Every entry should come back exactly as written, minus the pictures.

Recorded data:
'''

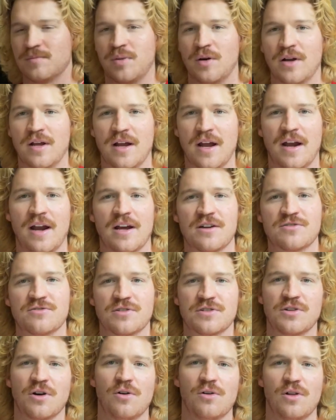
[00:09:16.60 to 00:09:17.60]
putting an
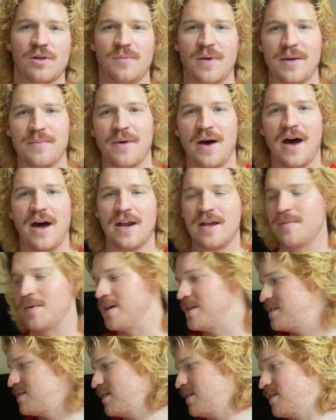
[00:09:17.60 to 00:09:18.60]
extra toll on my body
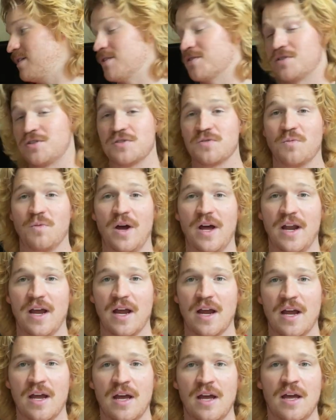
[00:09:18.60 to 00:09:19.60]
by sitting there
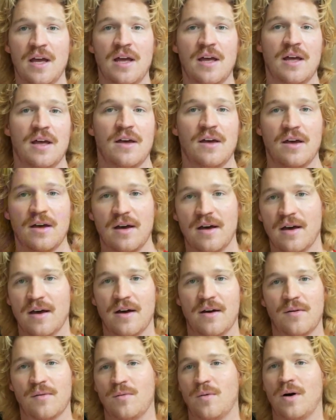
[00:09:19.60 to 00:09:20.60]
sweating
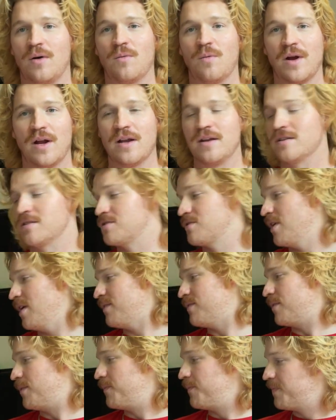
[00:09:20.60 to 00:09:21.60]
while waiting to
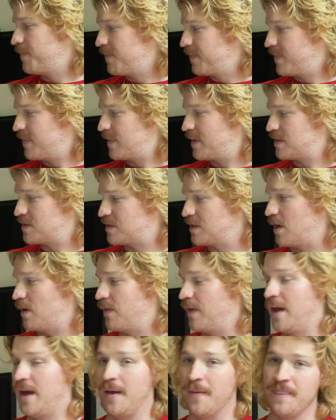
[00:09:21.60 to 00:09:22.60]
travel.
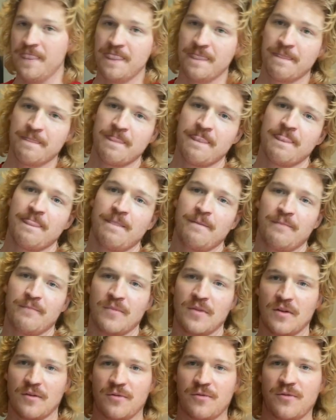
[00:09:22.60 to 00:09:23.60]
So then
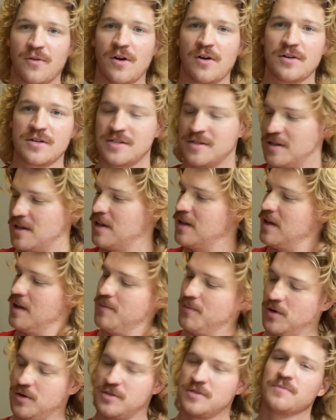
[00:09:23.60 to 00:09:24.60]
the first
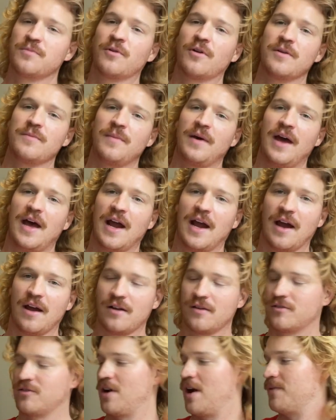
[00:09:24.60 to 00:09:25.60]
and most important bag
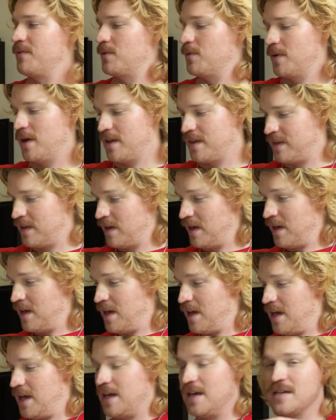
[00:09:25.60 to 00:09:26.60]
I travel with
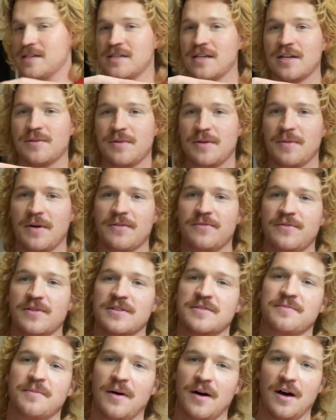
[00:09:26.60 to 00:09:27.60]
is going to be my
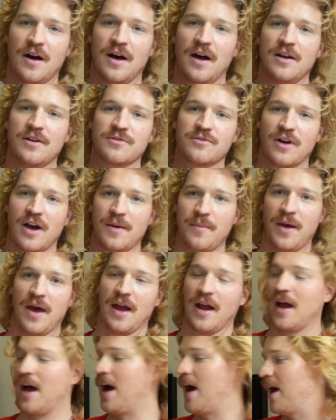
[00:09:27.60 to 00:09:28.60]
fish pond dry
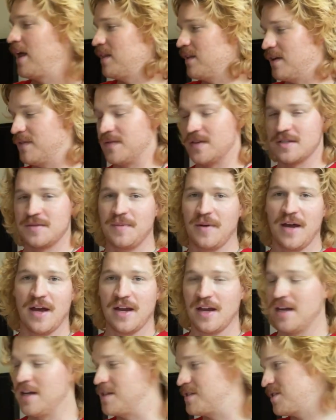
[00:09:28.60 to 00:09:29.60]
bag. I love this
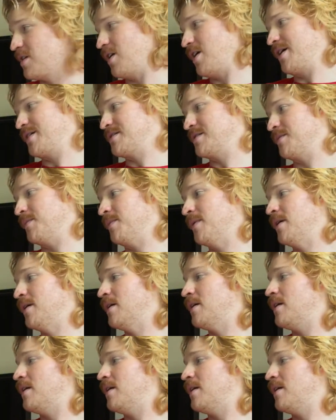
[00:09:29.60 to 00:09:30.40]
bag. It's awesome.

'''

§ Answer for this exercise
[00:09:16.60 to 00:09:17.60]
putting an
[00:09:17.60 to 00:09:18.60]
extra toll on my body
[00:09:18.60 to 00:09:19.60]
by sitting there
[00:09:19.60 to 00:09:20.60]
sweating
[00:09:20.60 to 00:09:21.60]
while waiting to
[00:09:21.60 to 00:09:22.60]
travel.
[00:09:22.60 to 00:09:23.60]
So then
[00:09:23.60 to 00:09:24.60]
the first
[00:09:24.60 to 00:09:25.60]
and most important bag
[00:09:25.60 to 00:09:26.60]
I travel with
[00:09:26.60 to 00:09:27.60]
is going to be my
[00:09:27.60 to 00:09:28.60]
fish pond dry
[00:09:28.60 to 00:09:29.60]
bag. I love this
[00:09:29.60 to 00:09:30.40]
bag. It's awesome.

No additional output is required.